CS61C Summer 2014 Discussion 9 Notes
Written by Andrew Luo and CS61C course staff

Power
The primary source of power dissipation for CMOS technology is dynamic power, the power consumed during transistor switching:

\[
\text{Power} = \text{Capacitive Load} \times \text{Voltage}^2 \times \text{Switching Frequency} = C \times V^2 \times f
\]

Parallelism
Software can be classified as sequential, where a single computational process is carried out, or concurrent, where collections of interacting computational processes are executed. Hardware can be classified as serial or parallel, depending on whether one or more computations can be carried out simultaneously. These software and hardware classifications are independent of each other (e.g., a sequential process can run on hardware that may execute multiple instructions at a time).

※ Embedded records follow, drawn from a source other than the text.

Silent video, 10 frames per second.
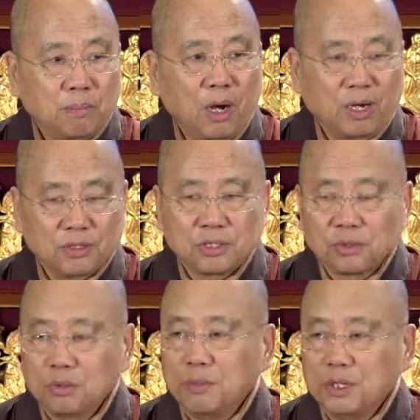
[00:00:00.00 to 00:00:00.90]
parts,
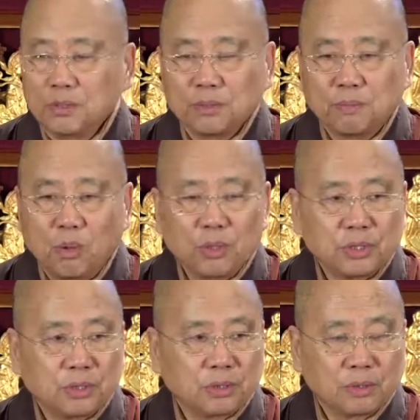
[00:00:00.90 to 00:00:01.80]
two major
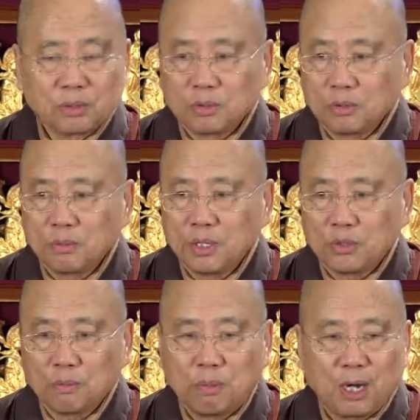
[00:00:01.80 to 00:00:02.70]
portions, or two
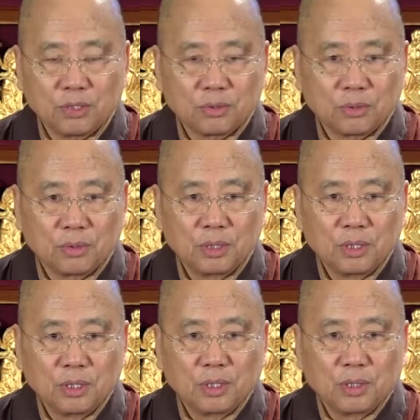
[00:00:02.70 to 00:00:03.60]
major parts, or
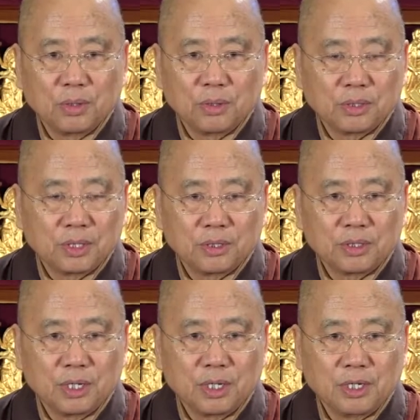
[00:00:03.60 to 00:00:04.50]
you can
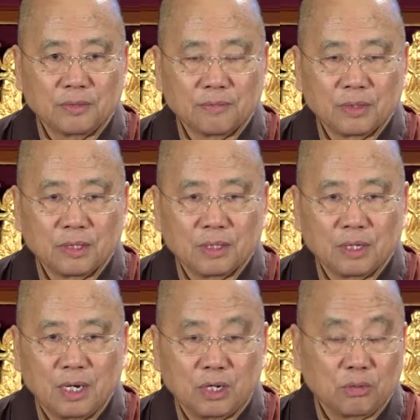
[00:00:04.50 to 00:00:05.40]
say,
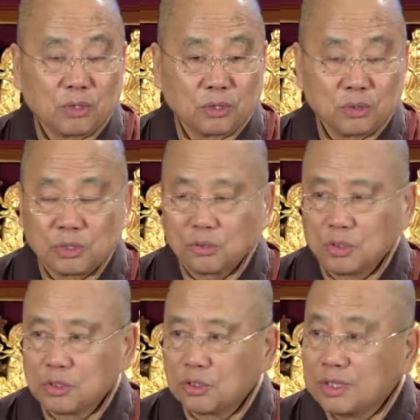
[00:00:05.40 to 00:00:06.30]
I don't want to use the
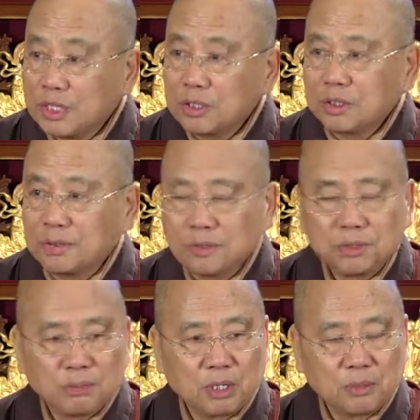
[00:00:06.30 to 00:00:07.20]
word
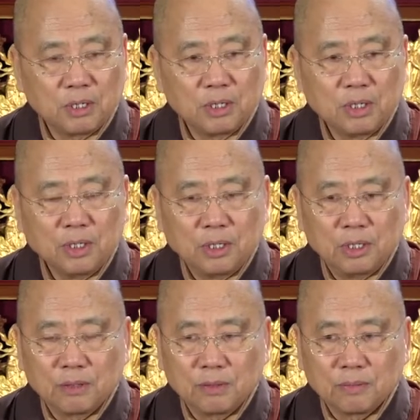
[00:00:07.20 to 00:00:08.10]
traditions, maybe
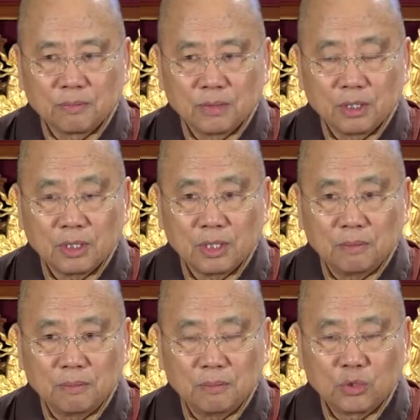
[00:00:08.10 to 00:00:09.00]
in
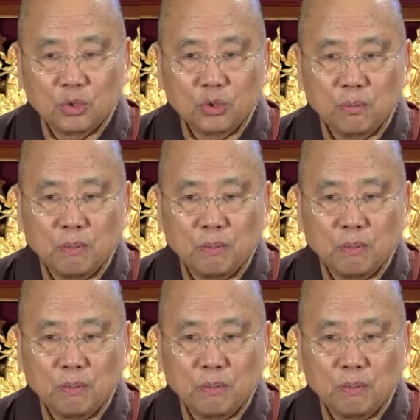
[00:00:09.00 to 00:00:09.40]
two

Job-level (process-level) parallelism, where independent programs are run on different processors can take advantage of multiprocessors, computers with more than one processor. In particular, today we use the term multicore microprocessor in reference to multiprocessors with multiple processors (cores) on the same IC (chip).

Thread Level Parallelism (TLP): Executing different processes (threads) of the same program on different processors. Threads can communicate with each other.

Instruction Level Parallelism (ILP): Performing different instructions in a program simultaneously.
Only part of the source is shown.